Given the volatility inherent in cryptocurrencies, few (if any) investors would associate the term “risk-free” with bitcoin.
Yet as the price of bitcoin has rallied hard with the prospects of a U.S. bitcoin ETF, the closest thing to a risk-free cryptocurrency trade has emerged yet again.
Like the aurora borealis, the risk-free bitcoin trade is a seasonal phenomenon that traders eagerly anticipate when it makes its appearance – the basis trade.
A basis trade is a simple financial trading strategy which consists of the purchase of a particular financial instrument or commodity and the sale of its related derivative.
Traders can make “risk-free” money when there is a significant price difference between the underlying commodity and its derivative, which is otherwise called a “spread.”

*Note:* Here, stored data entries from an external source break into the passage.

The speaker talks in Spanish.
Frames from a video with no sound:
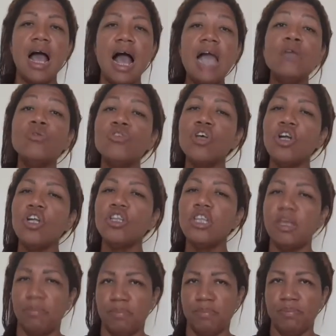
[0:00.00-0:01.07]
Hay un solo
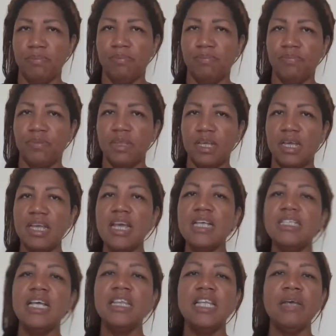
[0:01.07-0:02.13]
tip y
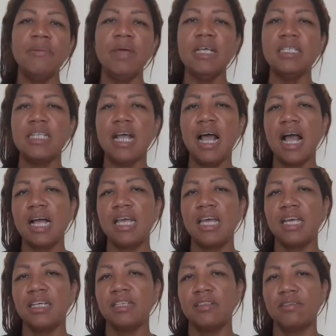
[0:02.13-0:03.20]
ese tip está
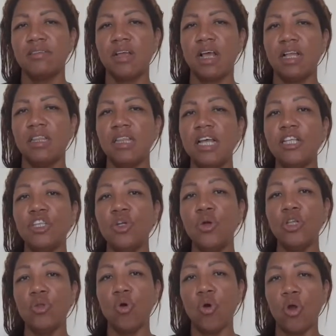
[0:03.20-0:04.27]
aquí, dentro de
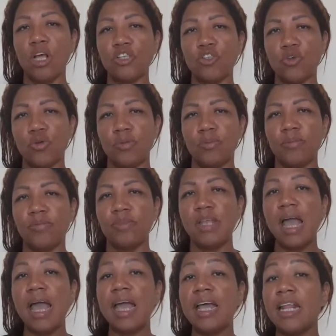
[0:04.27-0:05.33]
tu corazón.
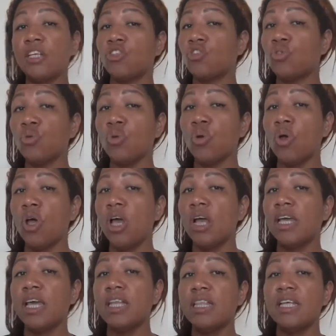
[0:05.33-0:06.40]
Eres tú
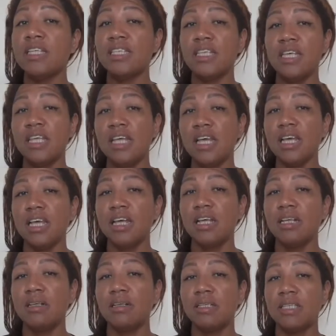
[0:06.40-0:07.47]
quien decide
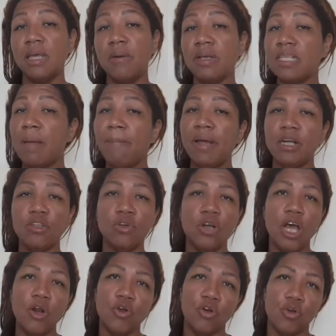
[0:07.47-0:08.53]
si vas a
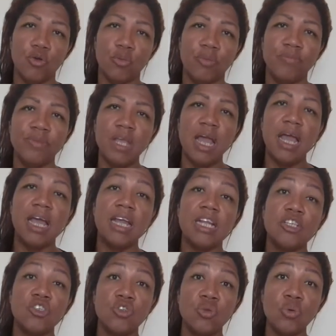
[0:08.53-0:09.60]
perdonar o no.
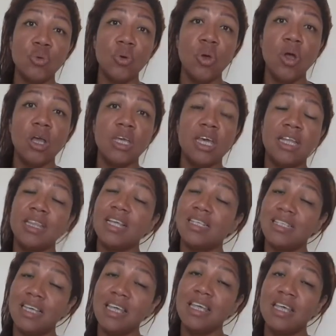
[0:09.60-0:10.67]
Eres tú quien
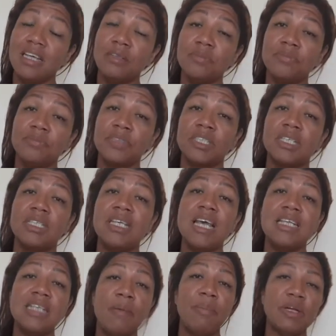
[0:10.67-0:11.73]
decide si
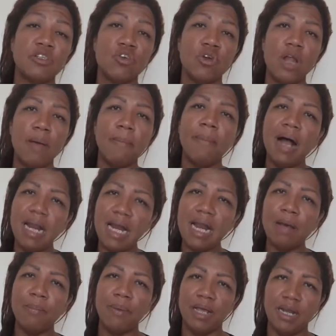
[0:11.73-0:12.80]
esa persona vale
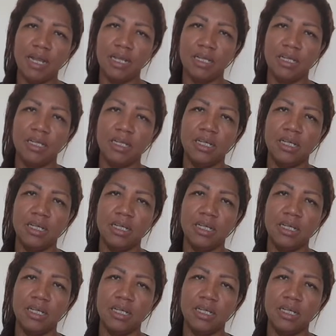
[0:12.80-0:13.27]
la pena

With a sharp rally in bitcoin’s price, bullish sentiment has driven the price of bitcoin futures skyrocketing and a simple basis trade would be to buy bitcoin today, at its spot price, while also selling the price of a bitcoin future.
Say the price of bitcoin is US$62,000 today, a trader would buy that bitcoin today and sell a future for delivery on December 31, 2021 at US$70,000, because futures typically trade at a price premium to spot, a phenomenon called “contango.”
If the price of bitcoin were to fall, the trader may lose on the spot price of the bitcoin they’re holding, but they’ll make on the futures contract because of the delivery at the higher price.
Whereas if the price of bitcoin was to soar above the futures price, the trader would make on the spot bitcoin that they’re holding, despite losing on the futures contract.
As the price of bitcoin rises, as it is now, the contango trade becomes more crowded and eventually arbitragers will trade out that spread, which is what happens in the traditional financial markets, but given that cryptocurrency trading still revolves around retail investors, takes far longer to happen.
But given the spreads available now, anywhere from 6% to as high as 10% in dollar terms, there is plenty of upside in the “risk-free” trade.
The risk is when retail investors get sucked into the trade by more professional traders who buy bitcoin on the low, then bid up the price of the long-dated futures contract and sell that off into the strength of the market.
And the “risk-free” isn’t always available either.
Earlier this year, a broad selloff in cryptocurrencies saw spreads squeezed out of the market.
But like the aurora borealis, traders are cashing in on the seasonal occurrence and minting money in the process.